LibFascist UMinn Plans To Impose Thought Control, Exclude Independent Thinkers


Shocking.
And makes one wonder whether the Obamacrat Reich's Hidden Fascist Agenda is quietly moving forward...

Do read the whole thing. Basically, it exposes the UMinn as an institution thoroughly posioned with extreme left-wing dogmatic ideology and hellbent on brainwashing both staff and students therewith. And it also plans to vet applicants seeking to be teaching staff and students, grilling/interrogating them as to their current way of thinking to see whether they're "acceptable" for hire or enrollment.

It's like German Nazism, Saudi Arabian Wahhabism, Chinese Communism, etc... Under that, if one dares to think for oneself, one faces torture and execution.

Of course, I doubt that the UMinn plans to torture or execute anyone, but fascism is fascism regardless of whether the fascists are physically violent. Of course, there's also the concepts of intellectual, philosophical, emotional, etc., violence, and Leftists aren't above commiting such terrible things against people, in devout, zealous service of their Leftist faith.

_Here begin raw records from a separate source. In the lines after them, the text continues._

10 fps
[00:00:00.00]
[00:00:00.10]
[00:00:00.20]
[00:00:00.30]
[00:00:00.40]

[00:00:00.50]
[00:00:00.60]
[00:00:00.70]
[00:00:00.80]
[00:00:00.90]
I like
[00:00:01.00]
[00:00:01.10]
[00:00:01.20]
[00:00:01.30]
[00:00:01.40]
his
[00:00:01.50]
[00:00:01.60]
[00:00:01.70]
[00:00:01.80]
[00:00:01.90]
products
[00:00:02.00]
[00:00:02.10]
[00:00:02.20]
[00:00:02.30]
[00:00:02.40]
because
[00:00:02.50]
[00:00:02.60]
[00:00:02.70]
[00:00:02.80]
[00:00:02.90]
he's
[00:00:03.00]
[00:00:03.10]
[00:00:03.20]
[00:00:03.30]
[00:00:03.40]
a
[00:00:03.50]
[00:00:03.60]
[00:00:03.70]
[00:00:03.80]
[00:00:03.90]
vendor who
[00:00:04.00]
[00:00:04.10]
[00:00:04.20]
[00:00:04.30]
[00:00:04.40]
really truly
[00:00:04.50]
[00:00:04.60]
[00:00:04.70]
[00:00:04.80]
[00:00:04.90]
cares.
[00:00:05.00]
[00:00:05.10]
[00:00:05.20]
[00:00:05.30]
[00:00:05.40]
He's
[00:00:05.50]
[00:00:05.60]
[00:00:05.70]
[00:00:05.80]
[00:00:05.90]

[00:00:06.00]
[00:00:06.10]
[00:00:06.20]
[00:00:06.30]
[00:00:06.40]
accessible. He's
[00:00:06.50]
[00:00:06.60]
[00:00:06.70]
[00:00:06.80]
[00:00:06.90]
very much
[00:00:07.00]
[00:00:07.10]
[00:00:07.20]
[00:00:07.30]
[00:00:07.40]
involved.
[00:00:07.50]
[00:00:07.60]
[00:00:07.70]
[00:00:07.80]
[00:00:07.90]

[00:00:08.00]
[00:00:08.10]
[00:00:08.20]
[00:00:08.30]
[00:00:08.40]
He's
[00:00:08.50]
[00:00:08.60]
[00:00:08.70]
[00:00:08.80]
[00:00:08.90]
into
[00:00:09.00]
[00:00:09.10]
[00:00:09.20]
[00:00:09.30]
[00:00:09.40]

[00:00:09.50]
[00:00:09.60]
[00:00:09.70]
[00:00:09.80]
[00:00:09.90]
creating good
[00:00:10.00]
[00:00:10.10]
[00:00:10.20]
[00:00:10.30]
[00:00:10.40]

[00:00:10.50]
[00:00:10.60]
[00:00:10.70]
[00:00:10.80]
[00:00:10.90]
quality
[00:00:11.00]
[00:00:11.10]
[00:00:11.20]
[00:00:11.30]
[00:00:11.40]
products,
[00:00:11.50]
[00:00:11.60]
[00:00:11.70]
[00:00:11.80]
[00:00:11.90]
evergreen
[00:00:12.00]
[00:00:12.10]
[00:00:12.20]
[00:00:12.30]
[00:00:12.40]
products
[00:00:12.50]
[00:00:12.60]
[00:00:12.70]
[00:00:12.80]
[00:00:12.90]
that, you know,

Apparently, the University of Minnesota isn't a university that will teach people to think for themselves.

It's a university that requires complete, unquestioning submission to whatever it tells one.
FIRE's concern included the apparent plan for demands that teachers "discuss their own histories and current thinking drawing on notions of white privilege, hegemonic masculinity, heteronormativity, and internalized oppression."

(...)

Further, the letter noted, "the college in its proposal promises to start screening its applicants to make sure they have the proper 'commitments' and 'dispositions.'"

"Here's the kicker," Fire said in its report. "The college even realizes that its efforts to impose such a severe ideological litmus test may be unconstitutional."

(...)

"FIRE urges you to consider the Supreme Court's ruling in West Virginia Board of Education v. Barnette, 319 U.S. 624 (1943), which invalidated mandated allegiances to political ideologies at public schools," Kissel wrote for FIRE.

Writing for the court, Justice Robert H. Jackson declared: "Freedom to differ is not limited to things that do not matter much. That would be a mere shadow of freedom. The test of its substance is the right to differ as to things that touch the heart of the existing order. If there is any fixed star in our constitutional constellation, it is that no official, high or petty, can prescribe what shall be orthodox in politics, nationalism, religion, or other matters of opinion or force citizens to confess by word or act their faith therein. "

Ironically, it's the principle behind such a ruling upon which liberals used to operate.

But now that liberals are in near-absolute power in America (until late 2010, anyway), they've abandoned their former love of the First Amendment. Now they want to abolish it, or at least ignore it, saying it's an "anachronism" that doesn't matter and that poses a roadblock to "progressive" stuff.